Stored data:
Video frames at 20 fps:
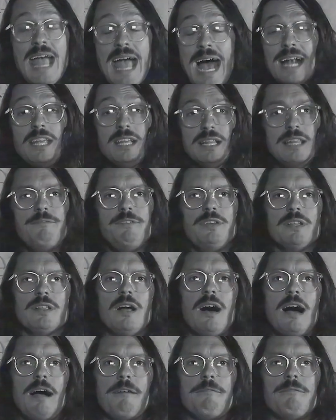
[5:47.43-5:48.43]
How do you live your
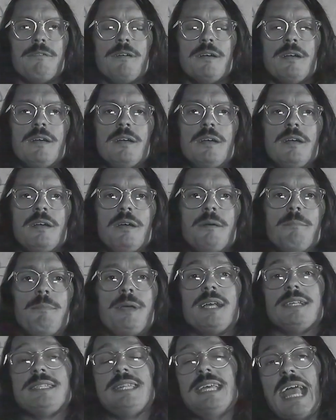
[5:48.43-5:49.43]
life?
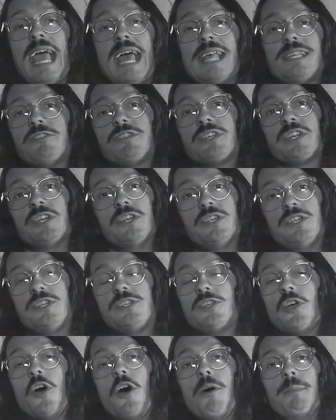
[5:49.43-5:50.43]
because the answer is going to
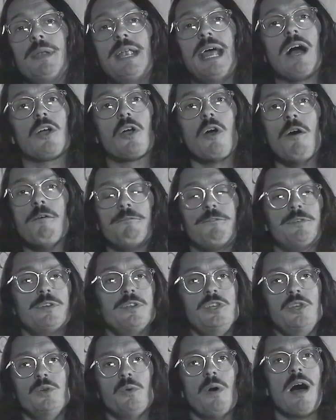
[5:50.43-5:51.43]
determine how
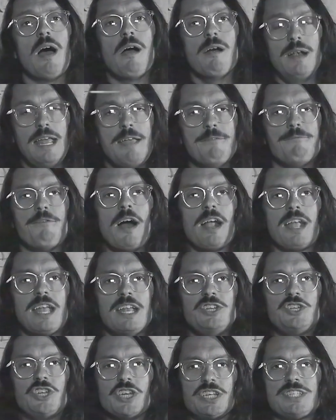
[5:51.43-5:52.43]
confident you are. And if I
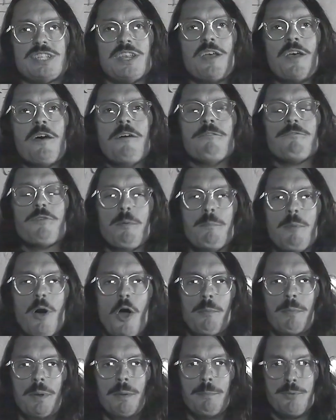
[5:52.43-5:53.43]
can just for a
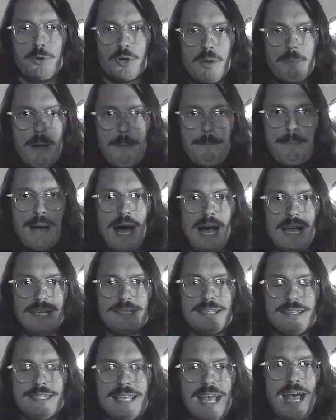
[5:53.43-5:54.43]
moment put on my
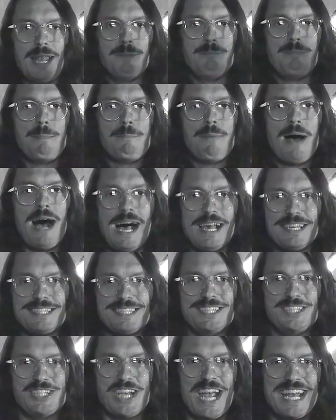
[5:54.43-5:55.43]
pastor's hat and be
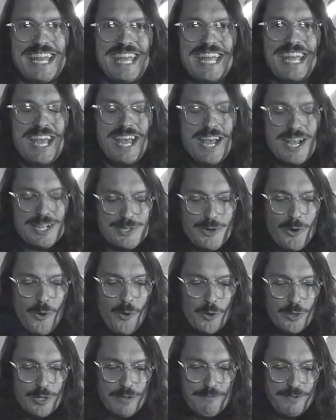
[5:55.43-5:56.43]
Pastor JD to
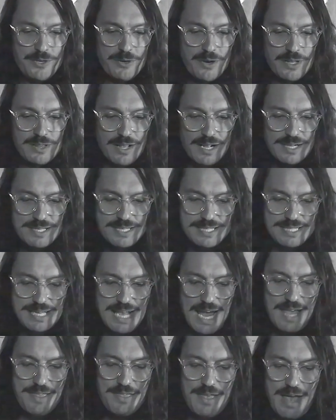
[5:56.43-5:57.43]
all of you, I'd like to
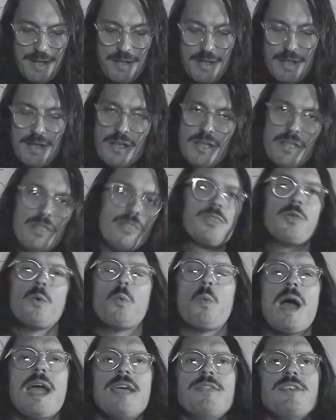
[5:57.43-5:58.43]
say that the
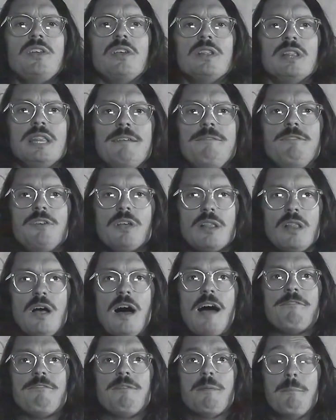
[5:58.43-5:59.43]
way that you live your
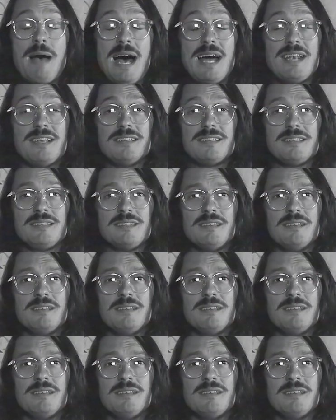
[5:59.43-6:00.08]
life matters.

• [Problem details]: Apart from the pictures, every record must be set down exactly.

• [Your solution]:
Video frames at 20 fps:
[5:47.43-5:48.43]
How do you live your
[5:48.43-5:49.43]
life?
[5:49.43-5:50.43]
because the answer is going to
[5:50.43-5:51.43]
determine how
[5:51.43-5:52.43]
confident you are. And if I
[5:52.43-5:53.43]
can just for a
[5:53.43-5:54.43]
moment put on my
[5:54.43-5:55.43]
pastor's hat and be
[5:55.43-5:56.43]
Pastor JD to
[5:56.43-5:57.43]
all of you, I'd like to
[5:57.43-5:58.43]
say that the
[5:58.43-5:59.43]
way that you live your
[5:59.43-6:00.08]
life matters.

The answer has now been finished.